QUAND LE RÊVE TOURNE AU CAUCHEMAR
Tout parent l’affirme, rien n’est plus douloureux que la perte d’un enfant. Peu importe qu’il soit dans la fleur de l’âge ou qu’il ait été sur le point de voir le jour. Dans ce dernier cas, on parle de décès périnatal.
La force d’un couple se mesure à sa capacité à surmonter les épreuves, dit-on. Certaines renforcent les liens, d’autres les brisent.
Le drame qu’ont affronté Véronique Fournier et son mari, en 2010, les a rapprochés. Cette année-là, ces résidents de Burton, dans le comté de Sunbury, étaient déjà parents de deux enfants.
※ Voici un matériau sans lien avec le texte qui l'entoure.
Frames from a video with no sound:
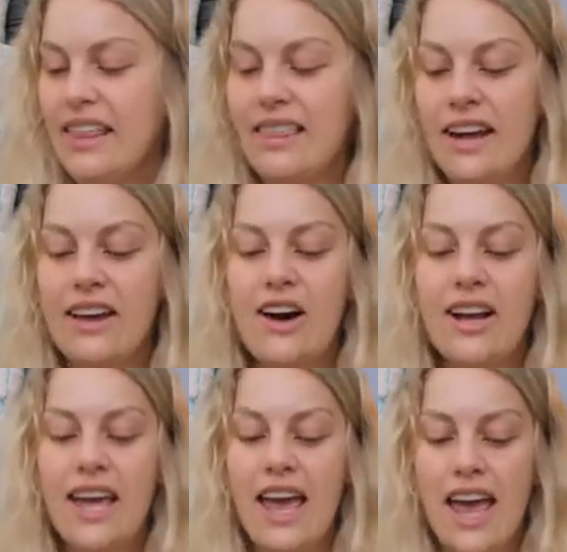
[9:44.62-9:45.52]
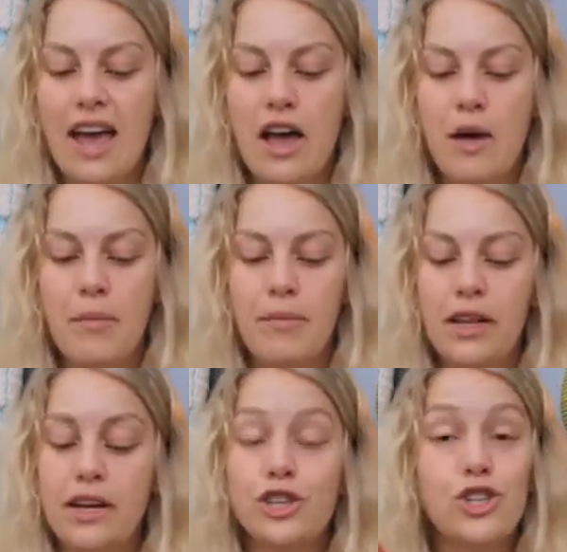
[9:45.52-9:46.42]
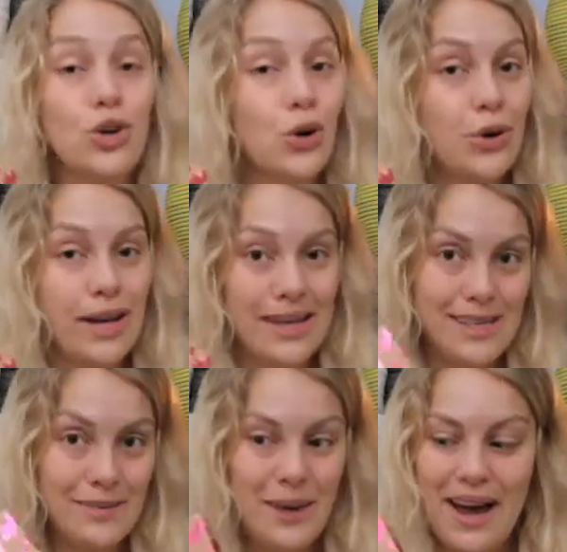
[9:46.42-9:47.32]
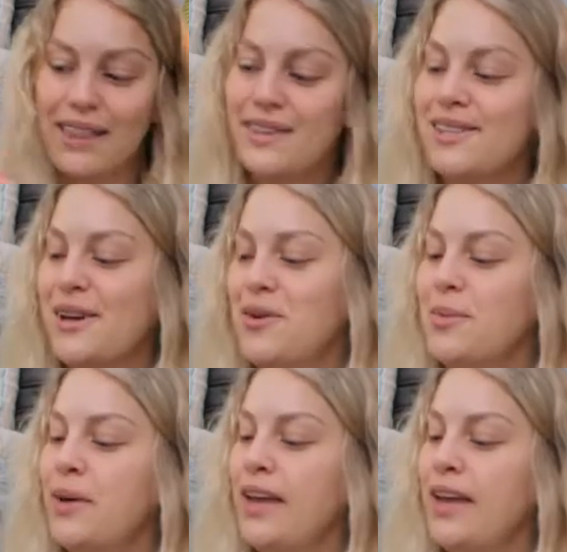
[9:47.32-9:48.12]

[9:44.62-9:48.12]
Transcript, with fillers: Then I got a luxurious bath soap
«Mon rêve a toujours été d’en avoir quatre», confie-t-elle.
Quand elle apprend qu’elle est enceinte de jumeaux, sa joie explose.
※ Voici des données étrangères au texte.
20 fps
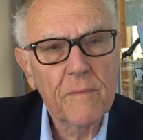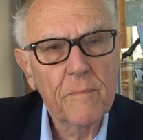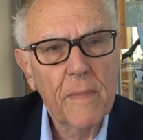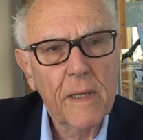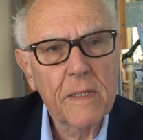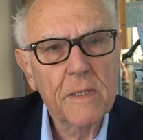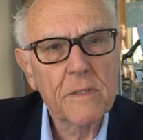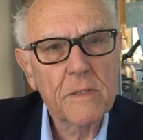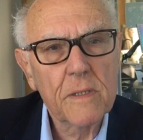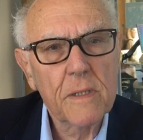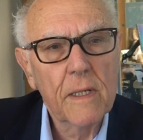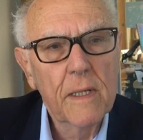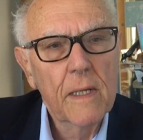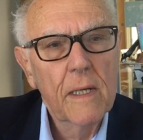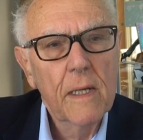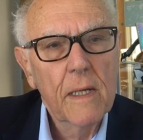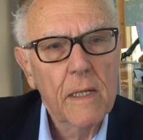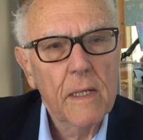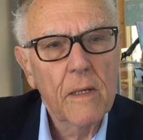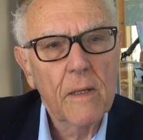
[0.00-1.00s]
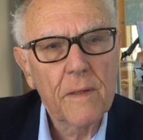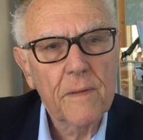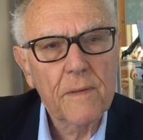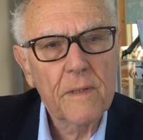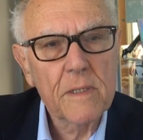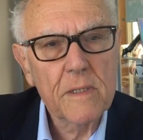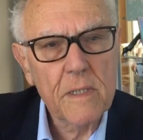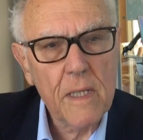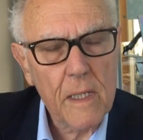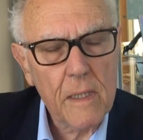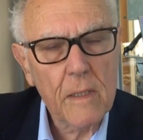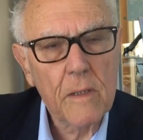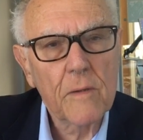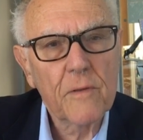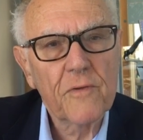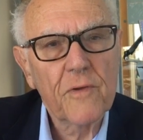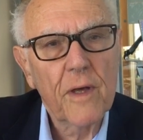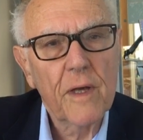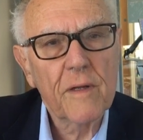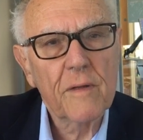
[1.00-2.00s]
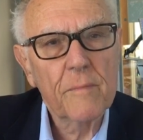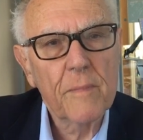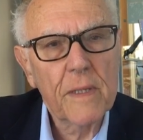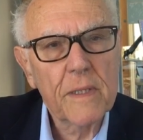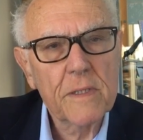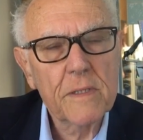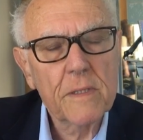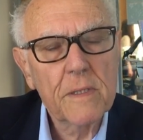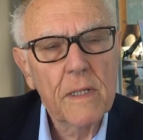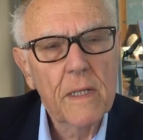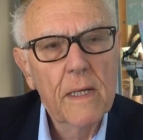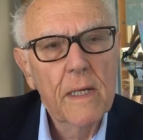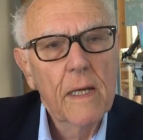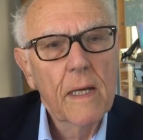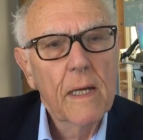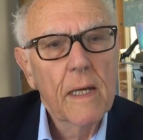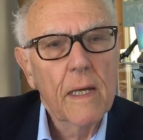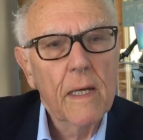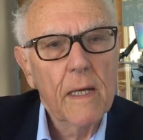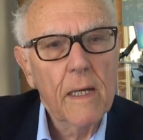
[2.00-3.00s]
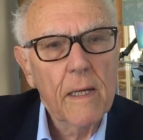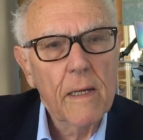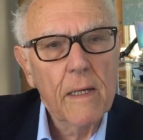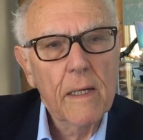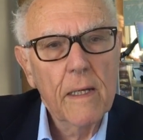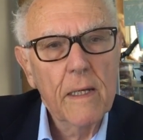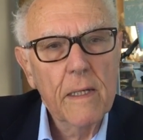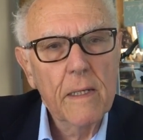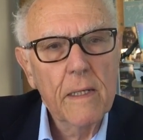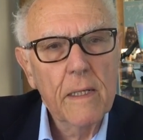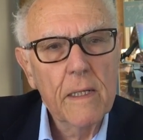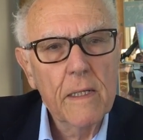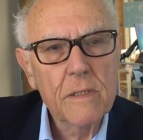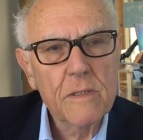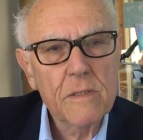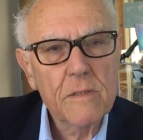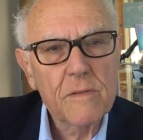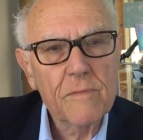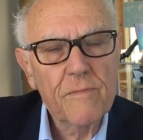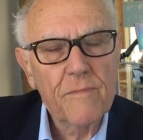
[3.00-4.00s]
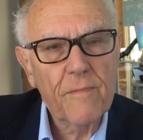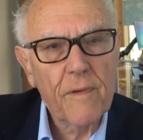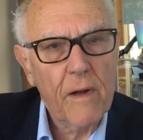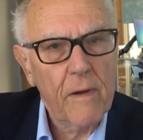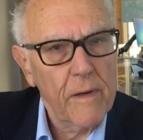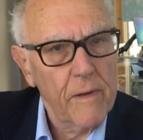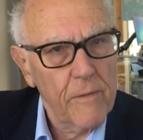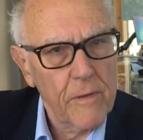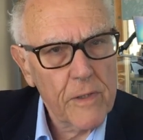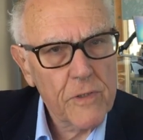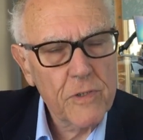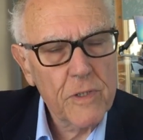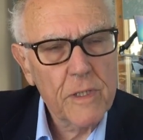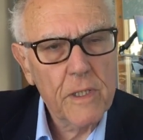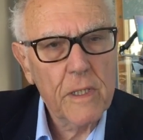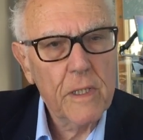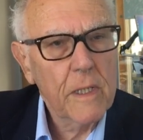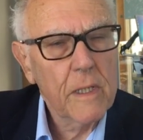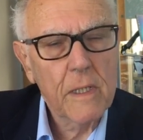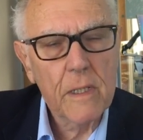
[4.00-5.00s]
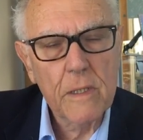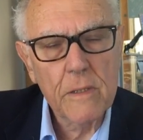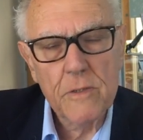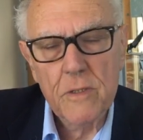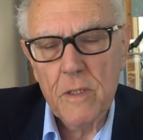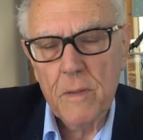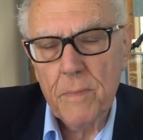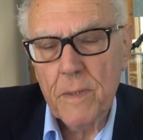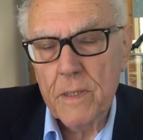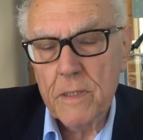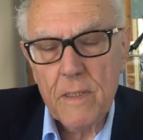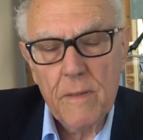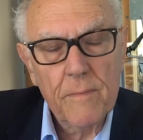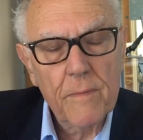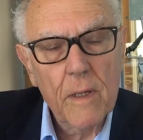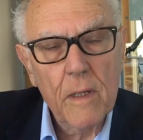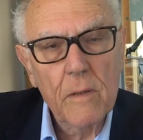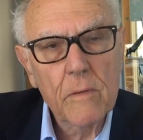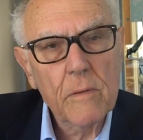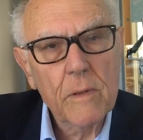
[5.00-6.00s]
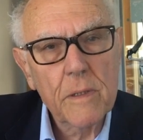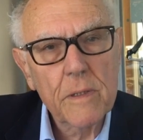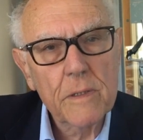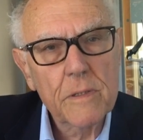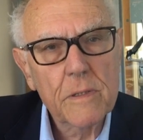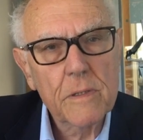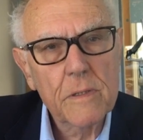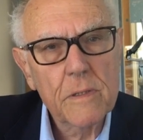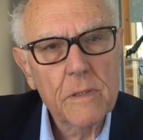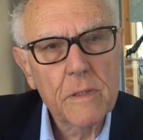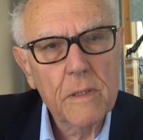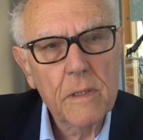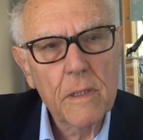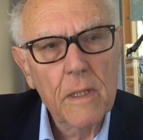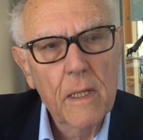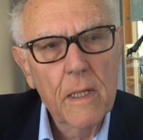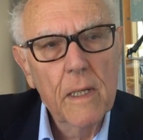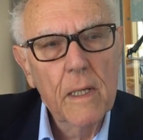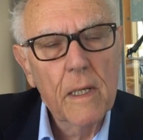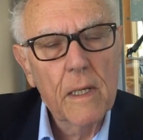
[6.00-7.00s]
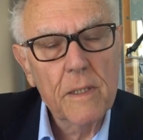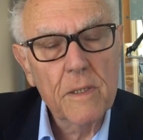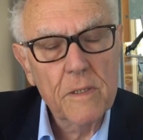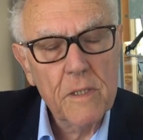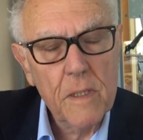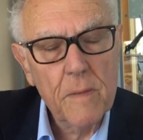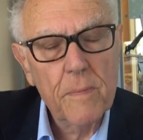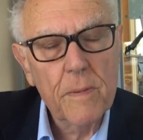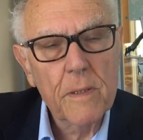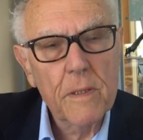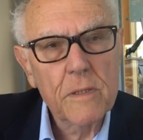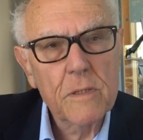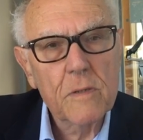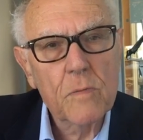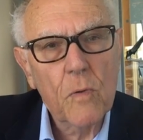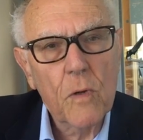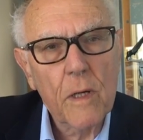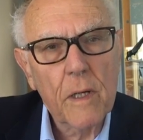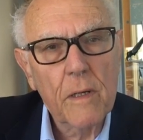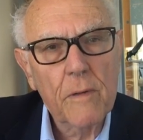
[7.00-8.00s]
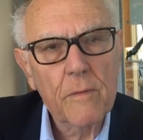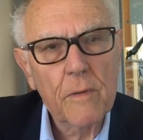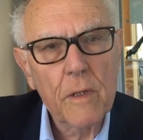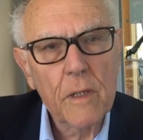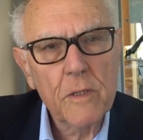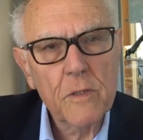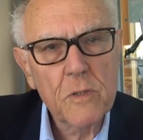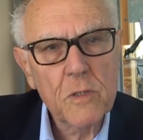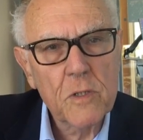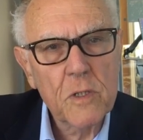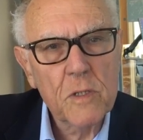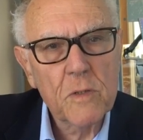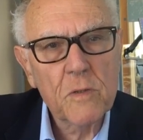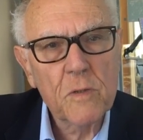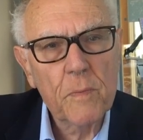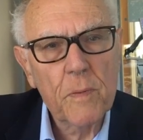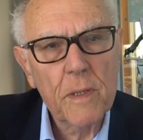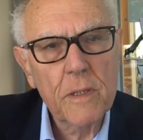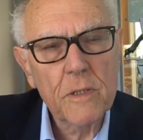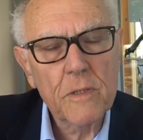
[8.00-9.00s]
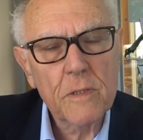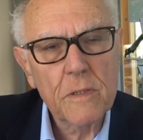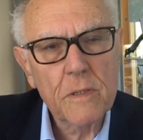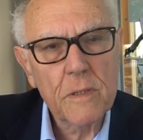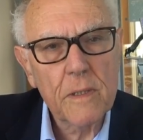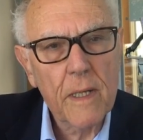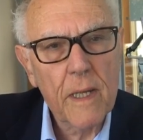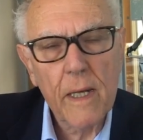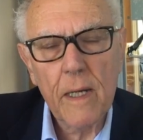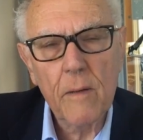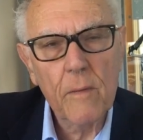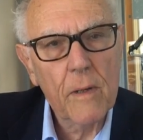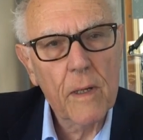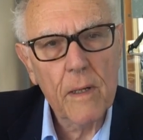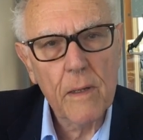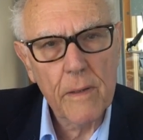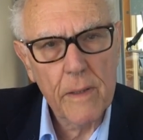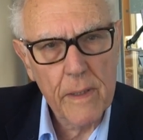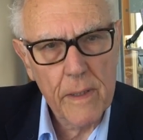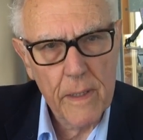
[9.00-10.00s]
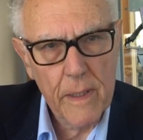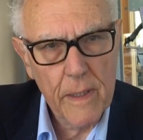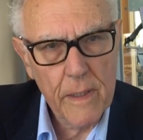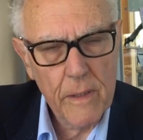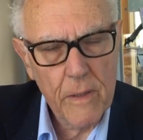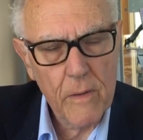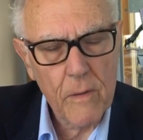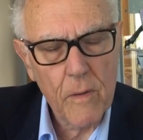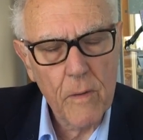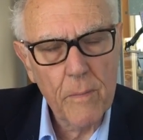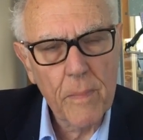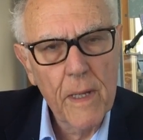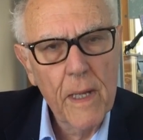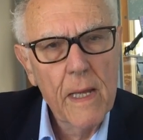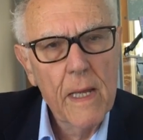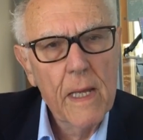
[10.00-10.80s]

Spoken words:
of medicine, not the technical side of medicine, is very rich indeed. And GPs have the longest and deepest working relationships with patients anywhere in Europe.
«Je n’étais pas surprise. J’avais suivi un traitement pour stimuler l’ovulation et dans ma famille lointaine, il y en avait déjà eu.»
La famille se prépare à accueillir ses nouveaux membres: ce sera un garçon et une fille. L’échographie des neuf semaines montre que la future née a un léger retard de croissance. Véronique Fournier ne s’en inquiète pas. Au bout de 15 semaines de grossesse, son état de santé se dégrade.
«J’ai eu de gros saignements. C’était un décollement du placenta. J’ai eu peur de faire une fausse couche.»
Pour éviter que cela n’arrive, elle reste alitée les jours suivants. L’échographie des 24 semaines révèle sa réalité cruelle.
«J’ai tout de suite vu que ma petite fille n’avait pas de battements cardiaques. Ça m’a figée. J’étais là et pas là à la fois. Je me sentais froide.»
Le développement du garçon reste normal. Il devient la principale préoccupation de la maman.
«C’était naturel pour moi de poursuivre ma grossesse, même dans ces conditions. Je n’avais pas la sensation de porter un poids mort. À mes yeux, ma fille était juste endormie. Elle protégeait son frère, elle s’était sacrifiée pour le sauver.»
Véronique Fournier accouche le 29 décembre, par césarienne.
«Ça m’a aidé dans mon cheminement mental. Si j’avais dû l’expulser par voie naturelle, ça aurait été plus dur psychologiquement.»
Même si l’enfant était morte, les parents ont tenu à la voir, à la toucher.
«Ça nous prouvait qu’elle avait vraiment existé.»
Les mois qui suivent ont été difficiles. Le nourrisson prénommé Arthur a grandi sous l’oeil attendri et protecteur de sa mère. Mais celle-ci restait hantée par ses tourments.
«Je me disais que ma fille aurait dû être là, elle aussi.»
À force, cette pensée persistante a fini par s’estomper, puis disparaître. Le temps est le meilleur remède aux plus profondes blessures. Véronique Fournier et son mari ont tous les deux vécu leur souffrance différemment, et dans un respect mutuel. Elle avait besoin de s’exprimer, lui non.
«Je voulais en parler. Je me suis renseignée. J’ai trouvé un groupe de soutien à Fredericton, mais il était uniquement en anglais. Il n’y a pas de ressources en français dans ce domaine, au Nouveau-Brunswick», déplore la mère de famille.
Elle a extériorisé son ressenti d’une autre façon, par l’écriture.
«Ç’a été une thérapie. Je voulais aussi laisser une trace pour Arthur.»
Pendant longtemps, elle est restée affectée par les événements. Ce qui l’a contrainte à s’y prendre à plusieurs reprises, parfois à mettre ses écrits entre parenthèses.
«Chaque fois que j’y repensais, les émotions remontaient et me submergeaient. Il m’a fallu un moment pour les digérer.»
Véronique Fournier raconte son histoire dans Porter la vie et la mort, un livre paru, en novembre, aux éditions du Québec. Depuis la naissance d’Arthur, un autre bébé est venu combler la famille. Henri a vu le jour en janvier 2013.
Comme elle en rêvait, Véronique Fournier est la maman de quatre enfants.